#### [Work to be completed]
Could the data below be printed out exactly, with the pictures left out?

━━━ Data provided ━━━

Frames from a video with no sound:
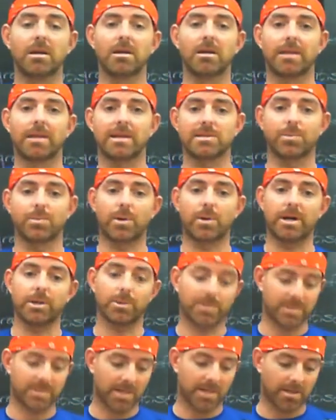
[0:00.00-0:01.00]
That's why your
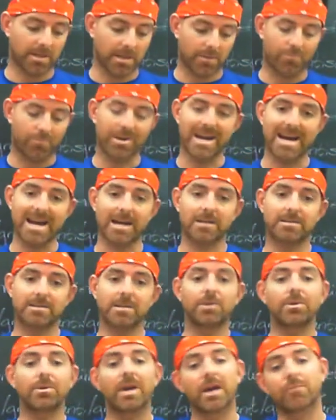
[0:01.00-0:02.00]
skin then reacts
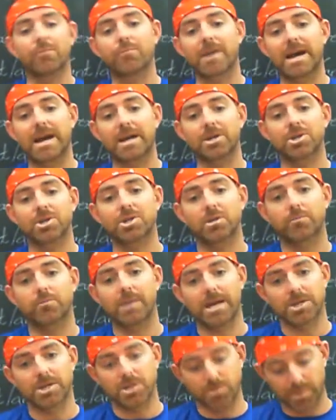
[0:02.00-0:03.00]
and you get a rash. A
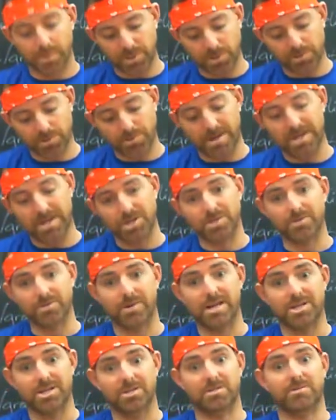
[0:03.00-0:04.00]
rash is when you scratch and
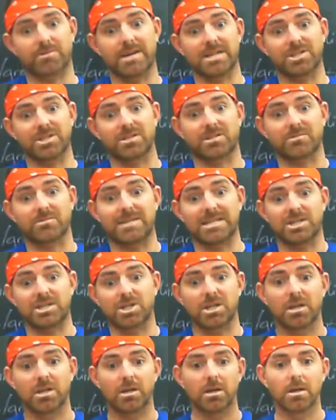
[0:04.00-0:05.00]
scratch and scratch and scratch.
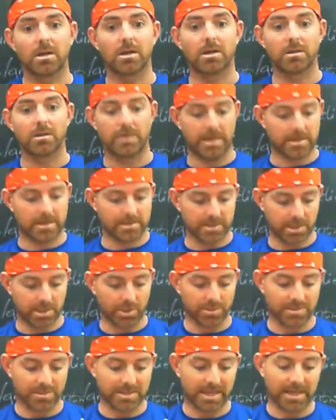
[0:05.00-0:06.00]
Yes, and
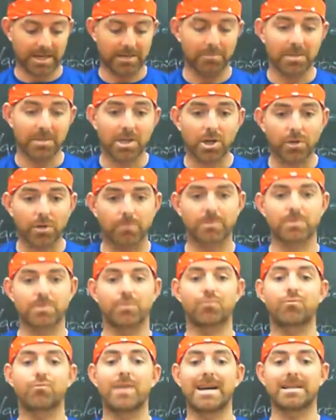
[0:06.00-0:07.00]
your skin becomes
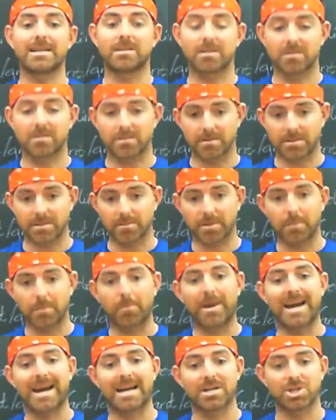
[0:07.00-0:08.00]
red. It's a big
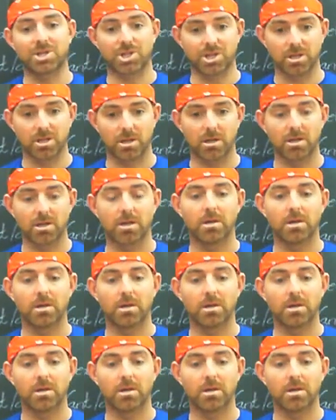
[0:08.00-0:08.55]
patch.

━━━

#### [Response to the exercise]
Frames from a video with no sound:
[0:00.00-0:01.00]
That's why your
[0:01.00-0:02.00]
skin then reacts
[0:02.00-0:03.00]
and you get a rash. A
[0:03.00-0:04.00]
rash is when you scratch and
[0:04.00-0:05.00]
scratch and scratch and scratch.
[0:05.00-0:06.00]
Yes, and
[0:06.00-0:07.00]
your skin becomes
[0:07.00-0:08.00]
red. It's a big
[0:08.00-0:08.55]
patch.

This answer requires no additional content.